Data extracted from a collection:

──────

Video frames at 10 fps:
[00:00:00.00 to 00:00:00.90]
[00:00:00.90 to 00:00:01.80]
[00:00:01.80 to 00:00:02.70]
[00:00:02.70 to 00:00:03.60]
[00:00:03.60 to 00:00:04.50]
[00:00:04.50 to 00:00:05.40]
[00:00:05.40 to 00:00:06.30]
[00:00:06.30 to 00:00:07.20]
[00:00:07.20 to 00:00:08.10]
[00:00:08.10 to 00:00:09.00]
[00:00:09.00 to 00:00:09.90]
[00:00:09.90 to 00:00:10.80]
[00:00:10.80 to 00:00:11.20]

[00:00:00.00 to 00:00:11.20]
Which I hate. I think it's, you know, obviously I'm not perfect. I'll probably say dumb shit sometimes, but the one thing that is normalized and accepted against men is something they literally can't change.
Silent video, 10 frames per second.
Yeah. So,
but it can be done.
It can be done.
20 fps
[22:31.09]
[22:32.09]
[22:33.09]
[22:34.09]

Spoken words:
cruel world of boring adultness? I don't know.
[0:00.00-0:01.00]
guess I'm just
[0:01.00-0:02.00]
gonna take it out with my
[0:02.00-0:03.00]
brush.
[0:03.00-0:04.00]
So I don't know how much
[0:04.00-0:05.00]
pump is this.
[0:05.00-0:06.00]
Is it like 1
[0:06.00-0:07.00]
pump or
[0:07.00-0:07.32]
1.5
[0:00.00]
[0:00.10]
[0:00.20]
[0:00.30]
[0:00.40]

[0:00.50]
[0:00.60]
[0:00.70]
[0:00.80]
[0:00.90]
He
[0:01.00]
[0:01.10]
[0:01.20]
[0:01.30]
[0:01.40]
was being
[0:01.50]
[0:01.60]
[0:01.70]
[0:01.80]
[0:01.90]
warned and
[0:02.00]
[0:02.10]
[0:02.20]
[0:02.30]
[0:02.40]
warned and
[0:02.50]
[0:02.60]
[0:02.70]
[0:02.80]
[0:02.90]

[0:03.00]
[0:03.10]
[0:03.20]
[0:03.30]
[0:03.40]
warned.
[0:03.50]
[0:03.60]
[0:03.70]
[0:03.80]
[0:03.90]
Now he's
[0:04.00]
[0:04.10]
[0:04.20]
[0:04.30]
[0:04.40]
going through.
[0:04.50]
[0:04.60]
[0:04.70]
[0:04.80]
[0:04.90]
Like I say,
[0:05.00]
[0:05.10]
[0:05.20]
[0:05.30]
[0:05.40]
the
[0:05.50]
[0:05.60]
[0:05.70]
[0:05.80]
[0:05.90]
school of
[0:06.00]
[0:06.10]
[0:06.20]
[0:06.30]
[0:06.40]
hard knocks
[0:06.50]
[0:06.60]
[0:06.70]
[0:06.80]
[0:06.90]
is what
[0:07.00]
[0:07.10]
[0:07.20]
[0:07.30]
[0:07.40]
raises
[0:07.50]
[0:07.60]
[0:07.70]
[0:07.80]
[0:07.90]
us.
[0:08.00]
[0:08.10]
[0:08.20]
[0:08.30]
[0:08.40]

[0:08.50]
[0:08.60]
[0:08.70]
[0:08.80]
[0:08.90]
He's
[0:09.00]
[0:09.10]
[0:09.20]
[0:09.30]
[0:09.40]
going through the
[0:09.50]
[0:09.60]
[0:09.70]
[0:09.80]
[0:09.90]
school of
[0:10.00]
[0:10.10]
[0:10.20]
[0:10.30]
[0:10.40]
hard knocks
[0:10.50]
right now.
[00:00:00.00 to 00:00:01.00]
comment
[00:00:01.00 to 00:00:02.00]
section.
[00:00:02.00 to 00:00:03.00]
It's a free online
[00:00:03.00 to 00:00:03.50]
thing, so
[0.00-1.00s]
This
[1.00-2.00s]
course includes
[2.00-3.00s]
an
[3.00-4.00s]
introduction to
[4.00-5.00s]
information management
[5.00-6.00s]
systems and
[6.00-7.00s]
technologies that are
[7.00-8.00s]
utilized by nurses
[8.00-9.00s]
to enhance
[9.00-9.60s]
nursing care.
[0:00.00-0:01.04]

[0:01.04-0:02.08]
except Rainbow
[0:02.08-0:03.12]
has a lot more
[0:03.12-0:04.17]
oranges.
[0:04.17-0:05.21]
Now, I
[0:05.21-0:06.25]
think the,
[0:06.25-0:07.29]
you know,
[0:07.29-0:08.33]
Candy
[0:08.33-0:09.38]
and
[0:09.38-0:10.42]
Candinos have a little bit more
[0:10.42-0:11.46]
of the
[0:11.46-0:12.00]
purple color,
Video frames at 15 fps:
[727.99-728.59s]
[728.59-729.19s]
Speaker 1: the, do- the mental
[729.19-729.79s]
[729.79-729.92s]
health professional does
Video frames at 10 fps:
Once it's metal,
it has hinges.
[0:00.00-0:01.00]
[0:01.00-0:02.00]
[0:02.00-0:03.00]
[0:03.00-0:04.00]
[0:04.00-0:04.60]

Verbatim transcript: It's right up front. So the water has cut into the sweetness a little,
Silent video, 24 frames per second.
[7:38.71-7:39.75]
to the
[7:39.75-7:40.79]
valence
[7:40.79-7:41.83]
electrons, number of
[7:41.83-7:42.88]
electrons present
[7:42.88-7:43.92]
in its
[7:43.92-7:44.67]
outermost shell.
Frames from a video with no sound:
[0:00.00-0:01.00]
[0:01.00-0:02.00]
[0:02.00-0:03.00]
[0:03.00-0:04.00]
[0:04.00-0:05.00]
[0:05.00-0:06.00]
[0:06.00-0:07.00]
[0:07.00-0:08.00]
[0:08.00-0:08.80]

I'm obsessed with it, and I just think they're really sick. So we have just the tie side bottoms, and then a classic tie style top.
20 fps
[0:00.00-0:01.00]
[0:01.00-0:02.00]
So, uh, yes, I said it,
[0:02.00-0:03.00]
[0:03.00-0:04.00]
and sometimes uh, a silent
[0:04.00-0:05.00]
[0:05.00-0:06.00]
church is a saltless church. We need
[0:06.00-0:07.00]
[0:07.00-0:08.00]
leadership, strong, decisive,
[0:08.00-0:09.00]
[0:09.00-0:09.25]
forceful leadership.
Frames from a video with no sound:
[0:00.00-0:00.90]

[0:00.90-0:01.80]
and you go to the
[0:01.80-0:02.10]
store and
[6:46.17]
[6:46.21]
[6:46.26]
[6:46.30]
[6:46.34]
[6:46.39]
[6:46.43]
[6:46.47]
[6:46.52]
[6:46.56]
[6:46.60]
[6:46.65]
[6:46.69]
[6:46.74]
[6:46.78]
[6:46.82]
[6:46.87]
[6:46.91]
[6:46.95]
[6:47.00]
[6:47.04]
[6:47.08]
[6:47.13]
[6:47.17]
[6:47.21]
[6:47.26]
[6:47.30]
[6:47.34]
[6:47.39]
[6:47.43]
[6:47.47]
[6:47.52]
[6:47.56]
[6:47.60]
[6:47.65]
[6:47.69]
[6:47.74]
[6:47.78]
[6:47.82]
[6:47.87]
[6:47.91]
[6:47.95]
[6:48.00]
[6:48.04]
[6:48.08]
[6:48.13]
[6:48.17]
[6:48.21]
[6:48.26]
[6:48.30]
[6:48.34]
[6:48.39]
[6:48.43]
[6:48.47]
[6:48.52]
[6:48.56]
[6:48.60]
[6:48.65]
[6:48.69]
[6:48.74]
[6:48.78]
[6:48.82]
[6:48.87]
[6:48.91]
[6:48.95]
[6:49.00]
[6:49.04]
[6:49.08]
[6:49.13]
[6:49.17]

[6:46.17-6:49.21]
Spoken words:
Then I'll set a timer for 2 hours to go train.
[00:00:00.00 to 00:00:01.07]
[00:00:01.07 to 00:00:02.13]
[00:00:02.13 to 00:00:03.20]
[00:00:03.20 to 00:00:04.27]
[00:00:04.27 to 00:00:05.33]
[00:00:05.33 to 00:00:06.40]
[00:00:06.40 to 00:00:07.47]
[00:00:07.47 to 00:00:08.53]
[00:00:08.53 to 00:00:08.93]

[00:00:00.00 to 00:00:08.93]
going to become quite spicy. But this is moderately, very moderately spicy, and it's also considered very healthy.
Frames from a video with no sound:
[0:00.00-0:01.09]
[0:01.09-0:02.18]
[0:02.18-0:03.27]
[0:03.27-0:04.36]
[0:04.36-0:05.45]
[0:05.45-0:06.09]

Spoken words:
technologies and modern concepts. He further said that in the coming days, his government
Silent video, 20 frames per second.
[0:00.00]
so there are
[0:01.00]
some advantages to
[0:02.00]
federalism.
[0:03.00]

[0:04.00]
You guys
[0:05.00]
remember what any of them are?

──────

● WORK TASK:
Quote only the stretch of lines that starts the data above and ends with the line containing "[00:00:06.30 to 00:00:07.20]", both included.

● REPLY TO THE TASK:
Video frames at 10 fps:
[00:00:00.00 to 00:00:00.90]
[00:00:00.90 to 00:00:01.80]
[00:00:01.80 to 00:00:02.70]
[00:00:02.70 to 00:00:03.60]
[00:00:03.60 to 00:00:04.50]
[00:00:04.50 to 00:00:05.40]
[00:00:05.40 to 00:00:06.30]
[00:00:06.30 to 00:00:07.20]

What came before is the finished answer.